Someone researching terrorism might be expected to keep a low profile, but Tom Wright interviewed numerous individuals with questionable connections and attended many public demonstrations in the course of writing State Terrorism in Latin America: Chile, Argentina, and International Human Rights.
His thorough scholarship has earned him the highest award given by the Rocky Mountain Council for Latin American Studies, an organization that, despite the geographic narrowness of its name, draws scholars from across the continent.
The recently named UNLV Distinguished Professor describes State Terrorism as the natural outgrowth of his earlier work on Latin America. "I've researched and written primarily about 20th-century political history, so one project normally connects in some way to the next," he says.
However, State Terrorism has a particular connection to his 1998 book, Flight from Chile: Voices of Exile.

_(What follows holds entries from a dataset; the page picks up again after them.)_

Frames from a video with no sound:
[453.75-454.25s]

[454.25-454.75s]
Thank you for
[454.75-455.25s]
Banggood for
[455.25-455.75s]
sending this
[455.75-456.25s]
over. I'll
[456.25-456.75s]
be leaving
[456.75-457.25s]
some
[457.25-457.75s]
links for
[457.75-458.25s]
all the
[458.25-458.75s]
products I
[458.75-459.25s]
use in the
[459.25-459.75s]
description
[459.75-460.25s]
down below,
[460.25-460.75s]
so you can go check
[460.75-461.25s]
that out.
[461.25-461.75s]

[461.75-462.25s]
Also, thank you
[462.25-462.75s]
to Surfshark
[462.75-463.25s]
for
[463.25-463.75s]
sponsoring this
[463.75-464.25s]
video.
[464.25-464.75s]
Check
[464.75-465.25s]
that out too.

Many of the people Wright interviewed for it had been jailed and tortured prior to leaving Chile.
"Most had lost friends, family members, or fellow party or union members to the repression," he remembers. "So I learned that exile was just the tip of the iceberg, and I began to contemplate a book on state terrorism and human rights."
His determination to write the book was reinforced by a visit in 2000 to a San Salvador museum where six Jesuits, their housekeeper, and her daughter had been maimed and killed by a government-sponsored death squad in the 1980s.

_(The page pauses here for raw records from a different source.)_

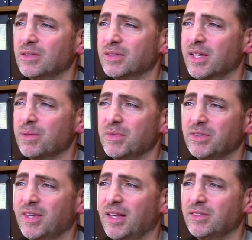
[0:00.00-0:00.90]

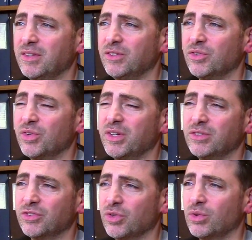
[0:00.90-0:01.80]
ligament tendon
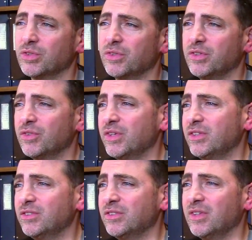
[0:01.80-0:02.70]
injuries, shoulder injuries,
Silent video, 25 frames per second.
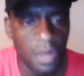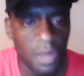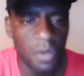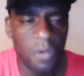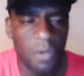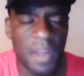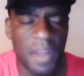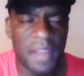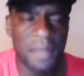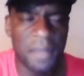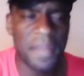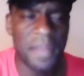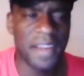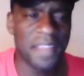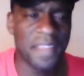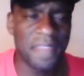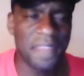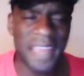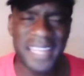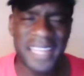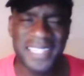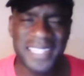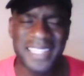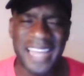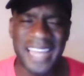wait a minute,
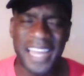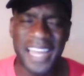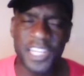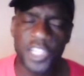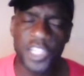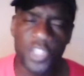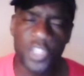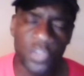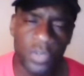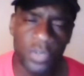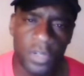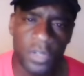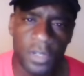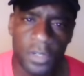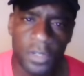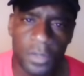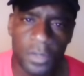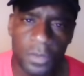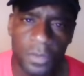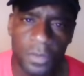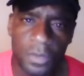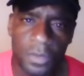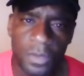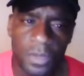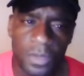that's not
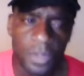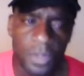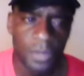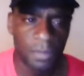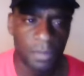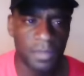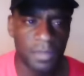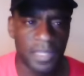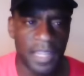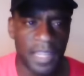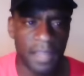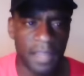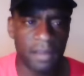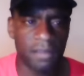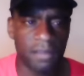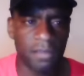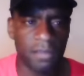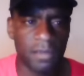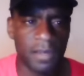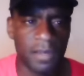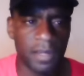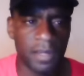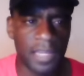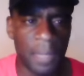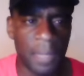true. Can,
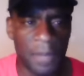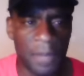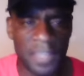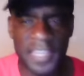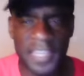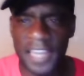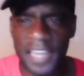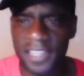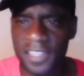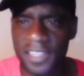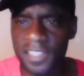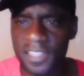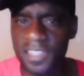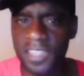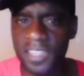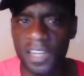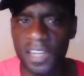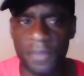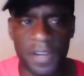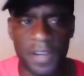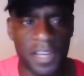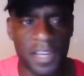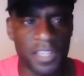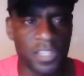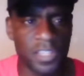can we take this
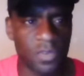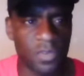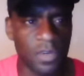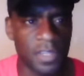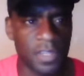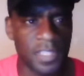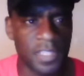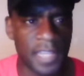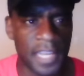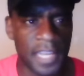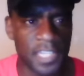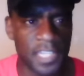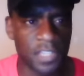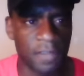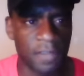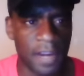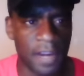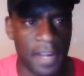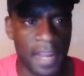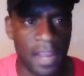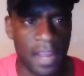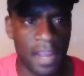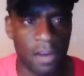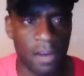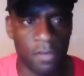theory to a test
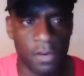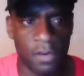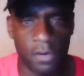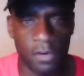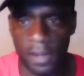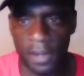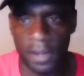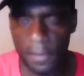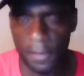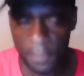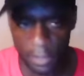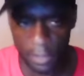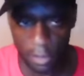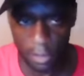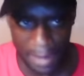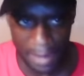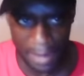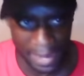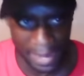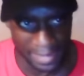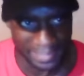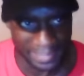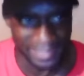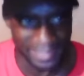right now, real quick, if you don't mind?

"Seeing this piece of state terrorism in the other geographic extreme of Latin America strengthened my resolve to do a book on that topic," he says. "Originally I imagined comparing the four worst cases -- Chile, Argentina, Guatemala, and El Salvador -- but decided the first two were too different from the second two and the book would be too superficial."
For State Terrorism, Wright's interviews ranged from Madrid to Buenos Aires.

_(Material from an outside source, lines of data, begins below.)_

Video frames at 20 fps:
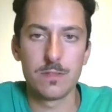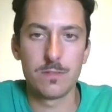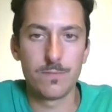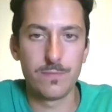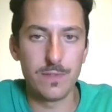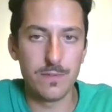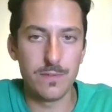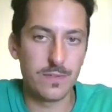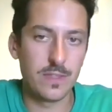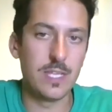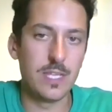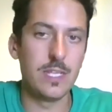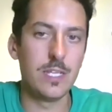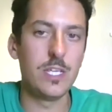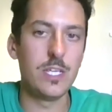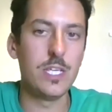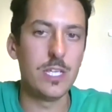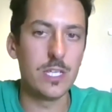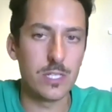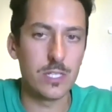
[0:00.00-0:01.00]
15
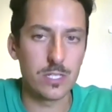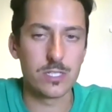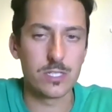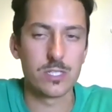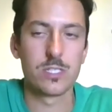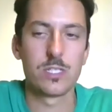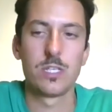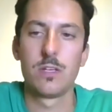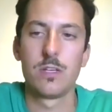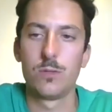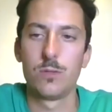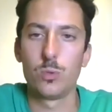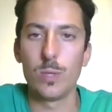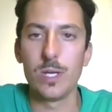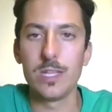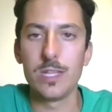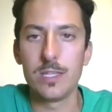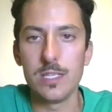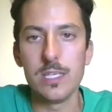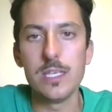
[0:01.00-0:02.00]
years,
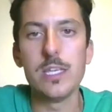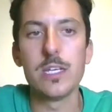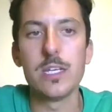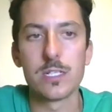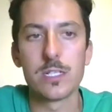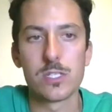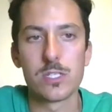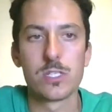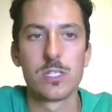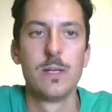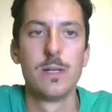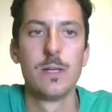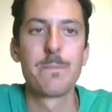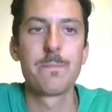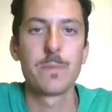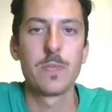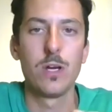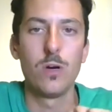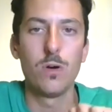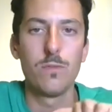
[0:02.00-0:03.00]
20 years
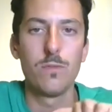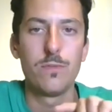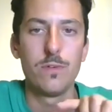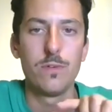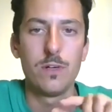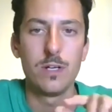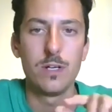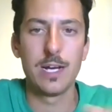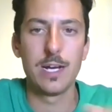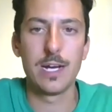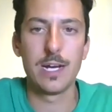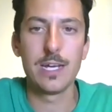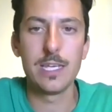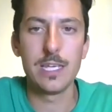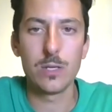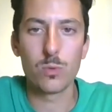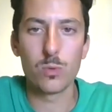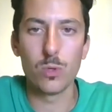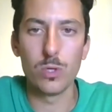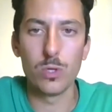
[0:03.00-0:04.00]
of
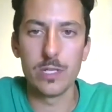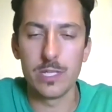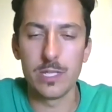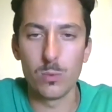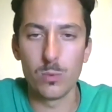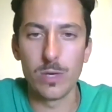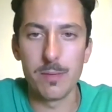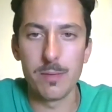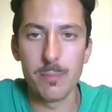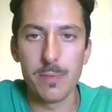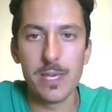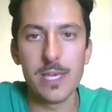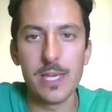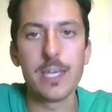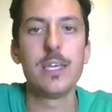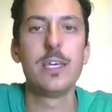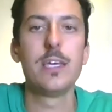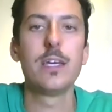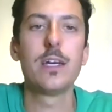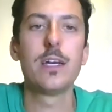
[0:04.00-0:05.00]
high quality
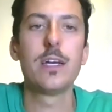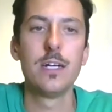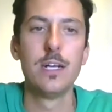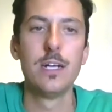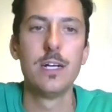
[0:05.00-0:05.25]
winemaking,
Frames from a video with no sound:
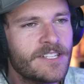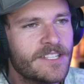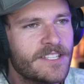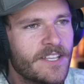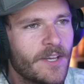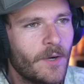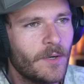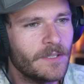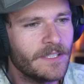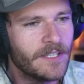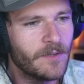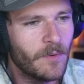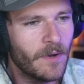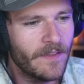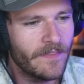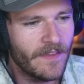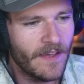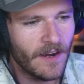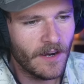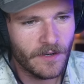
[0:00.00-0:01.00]
Ninja's the only
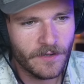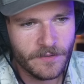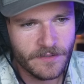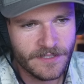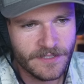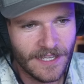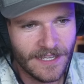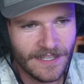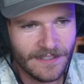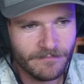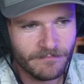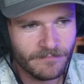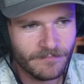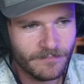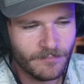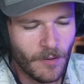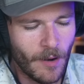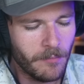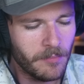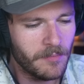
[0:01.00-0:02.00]
one there who's like
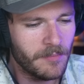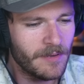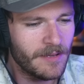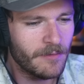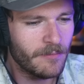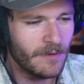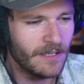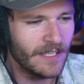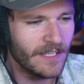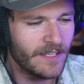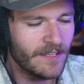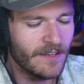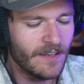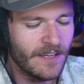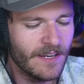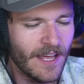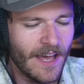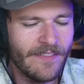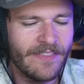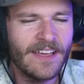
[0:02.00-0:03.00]
probably really
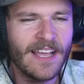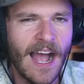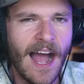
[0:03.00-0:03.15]
good. I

Among the Madrid interviewees was Carlos Slepoy, a man at the forefront of Argentine exile activity in Spain. At the 2001 interview Wright noticed that Slepoy walked with a pronounced limp and used a cane. He later learned that Slepoy had been shot and maimed by the repressors on a Buenos Aires street, but still had managed to escape and eventually go into exile.
Wright says one of the most interesting demonstrations he attended was in 2002 in Buenos Aires by the Madres de Plaza de Mayo, the most emblematic human rights group in Argentina. Mothers had gathered in the plaza in front of the presidential palace in 1977 to petition for information about their children who had disappeared. They adopted diaperinspired scarves as their symbol and continued to press the government for answers.
By 2002, the mothers were aging and wanted to pass the torch to the next generation in a newer human rights organization, Children for Identity and Justice and against Forgetting and Silence (HIJOS). Wright witnessed the ceremonial taking off of the scarves and tying them around the necks of the younger activists who are children (hijos in Spanish) of disappeared parents. He also talked with a number of parents whose children had disappeared. "I couldn't believe their courage," he says.
Wright became intrigued by Latin America when, as an undergraduate at Pomona College in the early 1960s, he spent his junior year in Peru. He earned his master's and doctoral degrees from the University of California, Berkeley in the subject before joining UNLV faculty in 1972, following in the footsteps of his father, history professor John Wright, for whom Wright Hall is named. He previously served as history department chair as well as dean of the former College of Arts and Letters.
The historian has written three other books, numerous articles, book chapters and entries in encyclopedias about Latin America, as well as a local history, The Peoples of Las Vegas: One City Many Faces, co-edited with political science professor Jerry Simich. A sequel covering additional ethnic groups is with a publisher.